Introduction
With the release of ChatGPT last November generative AI has captured the attention and imagination of the general public and made a big splash in the business world. Share prices of the Big Five tech companies Alphabet, Amazon, Apple, Meta, and Microsoft, and Nvidia have skyrocketed. It even prompted the Economist to come up with a dedicated Early-Adapters Index.
In this blog post, which consists of two parts that will be released independently, we briefly put generative AI in perspective, discuss its strengths as well as its limitations against challenges encountered in the legal world.
Large Language Models
The generative AI discussed here has its roots in language models. In its simplest form, a language model predicts the next word, given the previous words in a sentence. Borrowing ideas from machine translation, Machine Learning (ML) researchers developed a neural network architecture called the Transformer that is uniquely suited to perform this task. Since training such a language model merely involves randomly masking words in a sentence and instructing the model to predict these words, any text corpus out there (Common Crawl containing billions of Internet pages, the Book Corpus of more than 10 thousand books, Wikipedia) can be used for training – hence the rise of Large Language Models, or LLMs for short. This type of training is referred to as unsupervised pre-training as it does not require human supervision and the training is for no specific downstream task. During pre-training, LLMs acquire a general language understanding, which improves as the models become larger and more training data is provided to them. Having taken inspiration from machine translation, the original Transformer architecture consists of two parts: an encoder and a decoder. When, say, a German sentence is translated into English, the source sentence is first encoded by the encoder. The decoder then takes the encoded German sentence as input to decode it and generate the English translation in a second step.

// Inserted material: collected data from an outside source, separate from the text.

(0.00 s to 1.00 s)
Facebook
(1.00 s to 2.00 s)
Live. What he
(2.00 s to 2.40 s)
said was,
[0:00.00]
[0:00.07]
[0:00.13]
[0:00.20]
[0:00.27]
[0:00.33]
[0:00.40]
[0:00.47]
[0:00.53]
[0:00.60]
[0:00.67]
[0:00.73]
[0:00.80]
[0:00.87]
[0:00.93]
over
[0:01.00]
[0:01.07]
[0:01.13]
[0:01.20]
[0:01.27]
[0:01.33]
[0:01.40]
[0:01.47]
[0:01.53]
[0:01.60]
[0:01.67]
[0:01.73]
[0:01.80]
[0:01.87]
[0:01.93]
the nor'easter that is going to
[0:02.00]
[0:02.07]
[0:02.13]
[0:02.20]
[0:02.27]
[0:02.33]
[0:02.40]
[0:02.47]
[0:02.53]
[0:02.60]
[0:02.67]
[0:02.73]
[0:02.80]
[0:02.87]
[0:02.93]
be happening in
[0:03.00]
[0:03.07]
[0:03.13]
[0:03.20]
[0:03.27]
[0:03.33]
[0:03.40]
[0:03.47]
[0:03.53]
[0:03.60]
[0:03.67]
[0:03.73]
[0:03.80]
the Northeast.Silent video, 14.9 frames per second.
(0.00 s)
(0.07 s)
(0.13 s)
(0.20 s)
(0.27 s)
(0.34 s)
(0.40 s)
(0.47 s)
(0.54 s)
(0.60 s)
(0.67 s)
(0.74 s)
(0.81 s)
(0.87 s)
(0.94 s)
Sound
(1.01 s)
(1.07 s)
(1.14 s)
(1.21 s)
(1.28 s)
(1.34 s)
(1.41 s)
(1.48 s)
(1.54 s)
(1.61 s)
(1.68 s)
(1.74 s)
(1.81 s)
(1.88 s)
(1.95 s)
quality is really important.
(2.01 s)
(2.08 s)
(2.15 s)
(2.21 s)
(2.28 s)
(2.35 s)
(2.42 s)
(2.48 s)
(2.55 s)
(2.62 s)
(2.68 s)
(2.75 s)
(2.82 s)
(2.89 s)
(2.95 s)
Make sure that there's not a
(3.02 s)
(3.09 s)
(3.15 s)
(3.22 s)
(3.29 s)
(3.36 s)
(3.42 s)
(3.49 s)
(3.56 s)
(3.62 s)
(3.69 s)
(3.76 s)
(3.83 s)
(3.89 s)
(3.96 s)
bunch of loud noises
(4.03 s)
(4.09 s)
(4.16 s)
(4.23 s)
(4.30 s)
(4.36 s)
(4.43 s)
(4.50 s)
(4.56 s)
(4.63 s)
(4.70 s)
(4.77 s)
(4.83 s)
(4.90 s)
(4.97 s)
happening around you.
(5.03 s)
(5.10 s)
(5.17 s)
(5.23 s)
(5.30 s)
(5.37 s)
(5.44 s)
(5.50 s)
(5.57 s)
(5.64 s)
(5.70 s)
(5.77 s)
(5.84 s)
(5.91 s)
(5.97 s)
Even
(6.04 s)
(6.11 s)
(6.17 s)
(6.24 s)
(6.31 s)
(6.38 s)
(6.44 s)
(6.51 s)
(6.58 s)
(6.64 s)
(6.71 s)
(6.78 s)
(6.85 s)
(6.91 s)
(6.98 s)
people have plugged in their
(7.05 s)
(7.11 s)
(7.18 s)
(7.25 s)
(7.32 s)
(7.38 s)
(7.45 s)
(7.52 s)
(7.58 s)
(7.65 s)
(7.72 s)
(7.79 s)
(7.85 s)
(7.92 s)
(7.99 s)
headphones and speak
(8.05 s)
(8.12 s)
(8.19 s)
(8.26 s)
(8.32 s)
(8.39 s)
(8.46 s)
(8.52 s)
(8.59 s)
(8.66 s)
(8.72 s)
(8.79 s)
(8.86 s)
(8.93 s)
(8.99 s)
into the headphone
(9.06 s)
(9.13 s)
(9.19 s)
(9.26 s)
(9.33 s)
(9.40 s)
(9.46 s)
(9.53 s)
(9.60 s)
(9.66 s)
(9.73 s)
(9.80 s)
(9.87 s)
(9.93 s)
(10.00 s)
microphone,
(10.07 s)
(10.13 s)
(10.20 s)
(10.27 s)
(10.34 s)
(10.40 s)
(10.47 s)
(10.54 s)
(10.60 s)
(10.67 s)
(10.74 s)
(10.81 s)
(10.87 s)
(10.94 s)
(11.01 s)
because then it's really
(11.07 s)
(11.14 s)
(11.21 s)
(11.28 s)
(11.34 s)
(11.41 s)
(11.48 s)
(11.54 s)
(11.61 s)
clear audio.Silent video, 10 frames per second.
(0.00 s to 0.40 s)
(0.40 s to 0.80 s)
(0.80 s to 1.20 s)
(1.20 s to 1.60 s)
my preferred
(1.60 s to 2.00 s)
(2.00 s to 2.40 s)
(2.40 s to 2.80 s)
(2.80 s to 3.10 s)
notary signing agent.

Since the introduction of the Transformer model, it has been established that in addition to the original architecture, the two parts can also be trained independently as stand-alone. This resulted in encoder-only and decoder-only language models, each with their own strengths in carrying out different downstream Natural Language Processing (NLP) tasks. For example, encoder-only language models such as BERT excel in:
- Information Retrieval (the technology at the core of search engines),
- Named Entity Recognition (NER) (used to recognize, for example, persons, organisations, or locations in documents),
- document classification (used to determine the type of document based on its content),
- extractive Q&A (used to answer questions by text snippets contained – verbatim – in a corpus of documents),
whereas decoder-only language or generative AI (GenAI) models such as GPT or LLama excel in
- text summarization,
- text generation,
- mimicking human conversation (chatbots).
Although pre-trained simply by predicting masked words, LLMs from both branches have shown surprising capabilities in carrying out downstream tasks by providing them with just a few examples, or even no example at all – a phenomenon known as few- or zero-shot learning. Such unforeseen capabilities include determining the sentiment of a sentence, classifying documents, reasoning, and translation. How exactly such models achieve these feats is presently unknown and the subject of active research.
The practice of coercing an LLM in carrying out a specific task is known as prompt engineering. In this approach, the model itself is not updated, i.e., its parameters remain frozen. This differs fundamentally from the more established ML approach of fine-tuning a model. In that approach, sufficient training examples of a specific task are provided to a pre-trained model, so that it can learn to carry out that task by tweaking its parameters. After fine-tuning, the model parameters differ from what they were before. Since fine-tuning a model requires labeled data as training examples which in turn requires humans to create, fine-tuning is referred to as supervised training. Because of the huge costs of human resources involved in labelling data, this forms the bottleneck of contemporary ML applications, sometimes jokingly called AI’s human bottleneck. One of the main advantages of pre-trained LLMs is that they substantially reduce the need for labeled data.
A recent trend in LLM research is to fine-tune a pre-trained LLM on many different tasks in parallel, to arrive at a single model with state-of-the art performance on a myriad of NLP downstream tasks. To this end, labeled NLP datasets, that have been compiled and shared by the ML community over the years, are presented to the model together with a description of the tasks in natural language.
Convergent vs. Divergent Thinking
The distinction between encoder-only vs. decoder-only language models with their complementary capabilities is not unlike a similar distinction made in psychology. In the 1950s the American Psychologist J.P. Guilford introduced the concepts of convergent and divergent thinking in the context of problem solving. In non-technical terms, convergent thinking can be described as
the ability to give the "correct" answer to standard questions that do not require significant creativity, for instance in most tasks in school and on standardized multiple-choice tests for intelligence
whereas divergent thinking can be described as
a thought process used to generate creative ideas by exploring many possible solutions. It typically occurs in a spontaneous, free-flowing manner,
or visually as
Given this distinction one should not expect a physicist, who is typically on the extreme convergent side of the convergent-to-divergent thinking scale, when put in front of the painting "Girl with a Pearl Earring" by Johannes Vermeer to produce a sensible expose about that painting, nor should one expect an art historian, who typically is on the other, extreme divergent side of the convergent-to-divergent thinking scale, to come up with Keppler's laws when put in front of a dataset of planetary orbits.